### What the task requires:
Please transcribe the data below exactly. Leave the pictures out.

### Source information:
==================================================

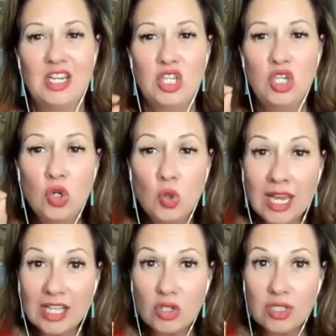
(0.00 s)
You
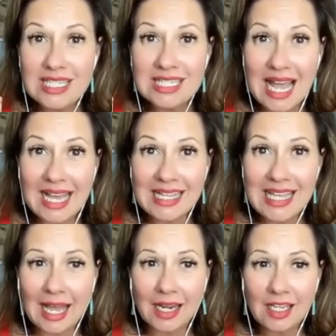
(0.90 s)
get to decide
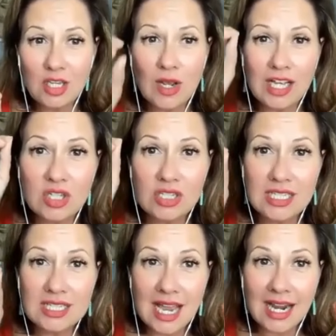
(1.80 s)
that. You get to
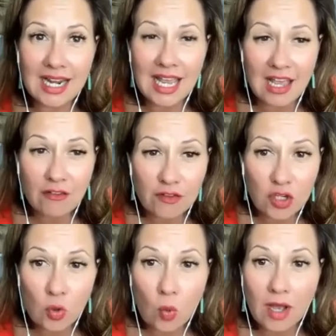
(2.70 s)
decide if
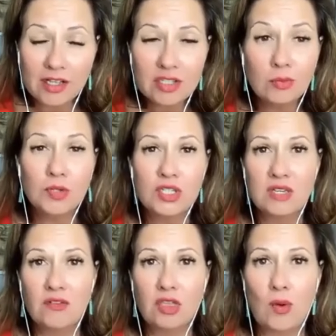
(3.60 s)
you want to
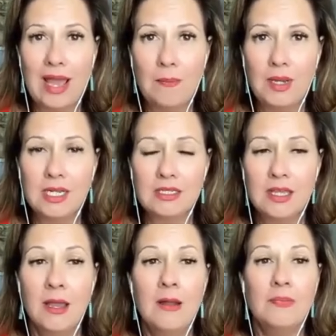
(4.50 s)
perceive it through happiness.
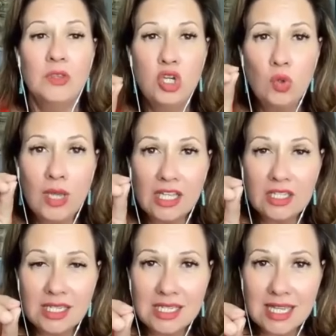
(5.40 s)
You get
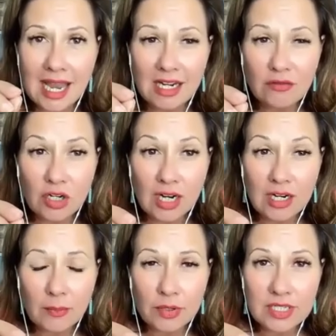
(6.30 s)
to decide if you're going
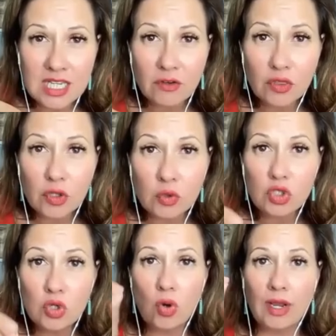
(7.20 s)
to perceive it through
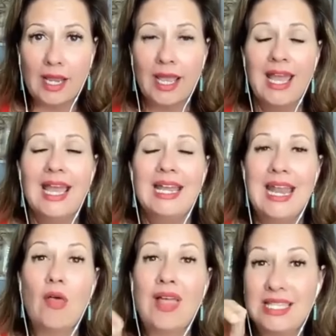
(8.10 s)
joy.
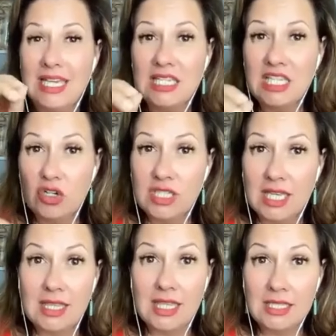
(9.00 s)
Now, that's easier
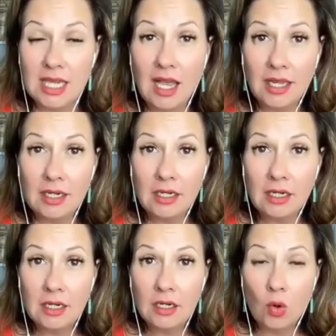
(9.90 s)
said than done
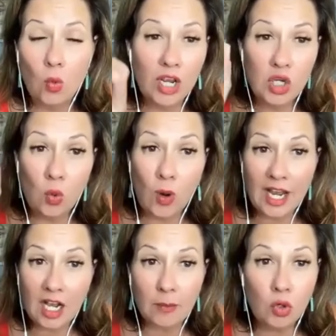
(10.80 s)
when you
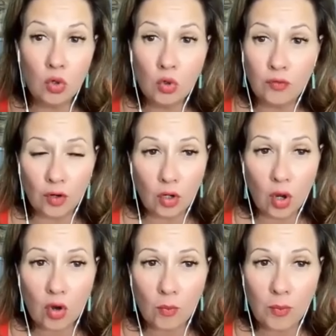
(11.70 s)
wake up cuckoo for
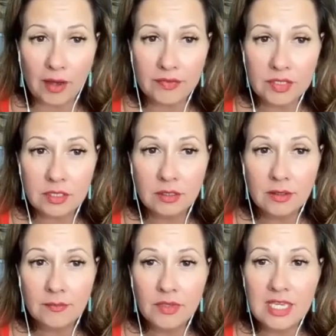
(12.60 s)
Cocoa Puffs.
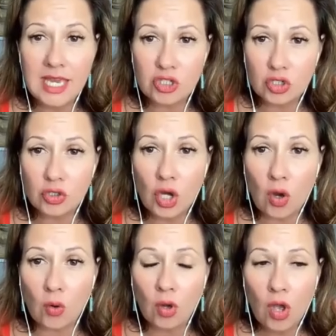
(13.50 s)
Yes or
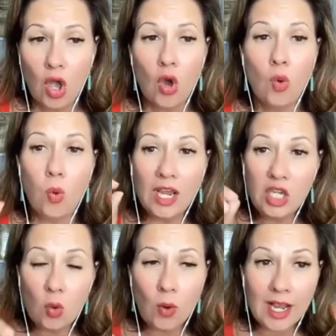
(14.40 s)
no? When
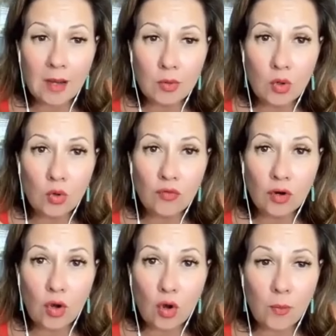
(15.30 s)
you wake up cuckoo for
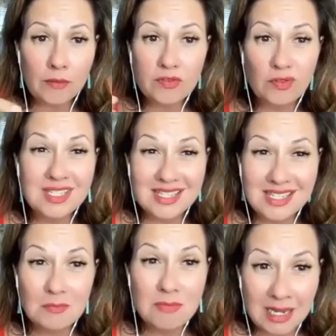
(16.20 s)
Cocoa Puffs, for
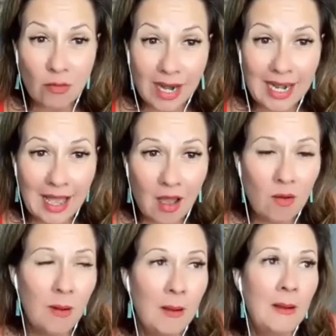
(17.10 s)
instance, me right
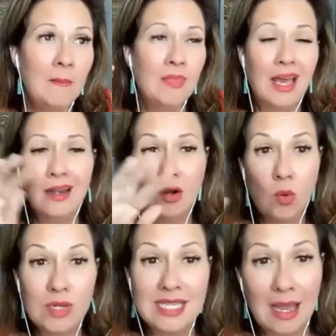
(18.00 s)
now, I don't know
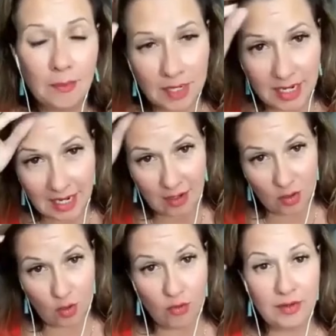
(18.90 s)
what's happening. I
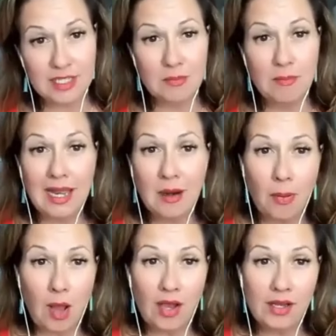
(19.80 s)
don't know if it's
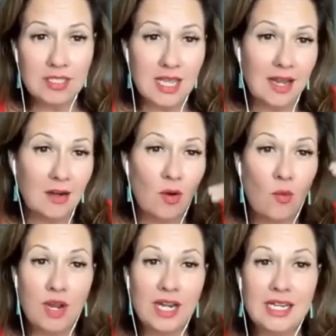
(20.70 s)
menopause. I don't know
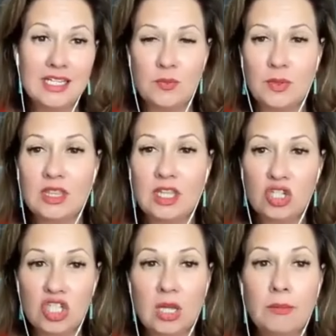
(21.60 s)
what it is, but
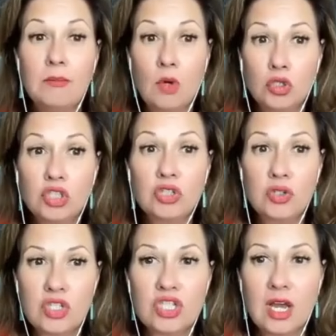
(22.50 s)
there's some emotional
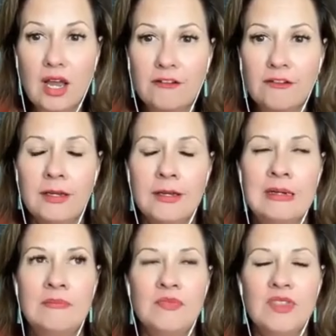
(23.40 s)
stuff
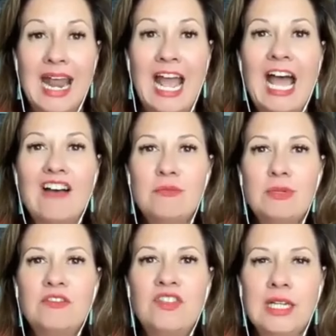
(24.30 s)
that I have
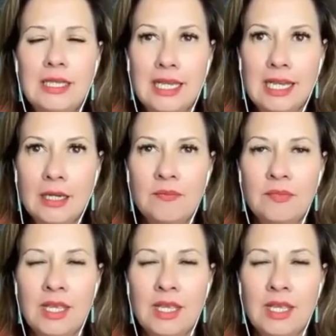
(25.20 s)
been feeling.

==================================================

### Written response:
(0.00 s)
You
(0.90 s)
get to decide
(1.80 s)
that. You get to
(2.70 s)
decide if
(3.60 s)
you want to
(4.50 s)
perceive it through happiness.
(5.40 s)
You get
(6.30 s)
to decide if you're going
(7.20 s)
to perceive it through
(8.10 s)
joy.
(9.00 s)
Now, that's easier
(9.90 s)
said than done
(10.80 s)
when you
(11.70 s)
wake up cuckoo for
(12.60 s)
Cocoa Puffs.
(13.50 s)
Yes or
(14.40 s)
no? When
(15.30 s)
you wake up cuckoo for
(16.20 s)
Cocoa Puffs, for
(17.10 s)
instance, me right
(18.00 s)
now, I don't know
(18.90 s)
what's happening. I
(19.80 s)
don't know if it's
(20.70 s)
menopause. I don't know
(21.60 s)
what it is, but
(22.50 s)
there's some emotional
(23.40 s)
stuff
(24.30 s)
that I have
(25.20 s)
been feeling.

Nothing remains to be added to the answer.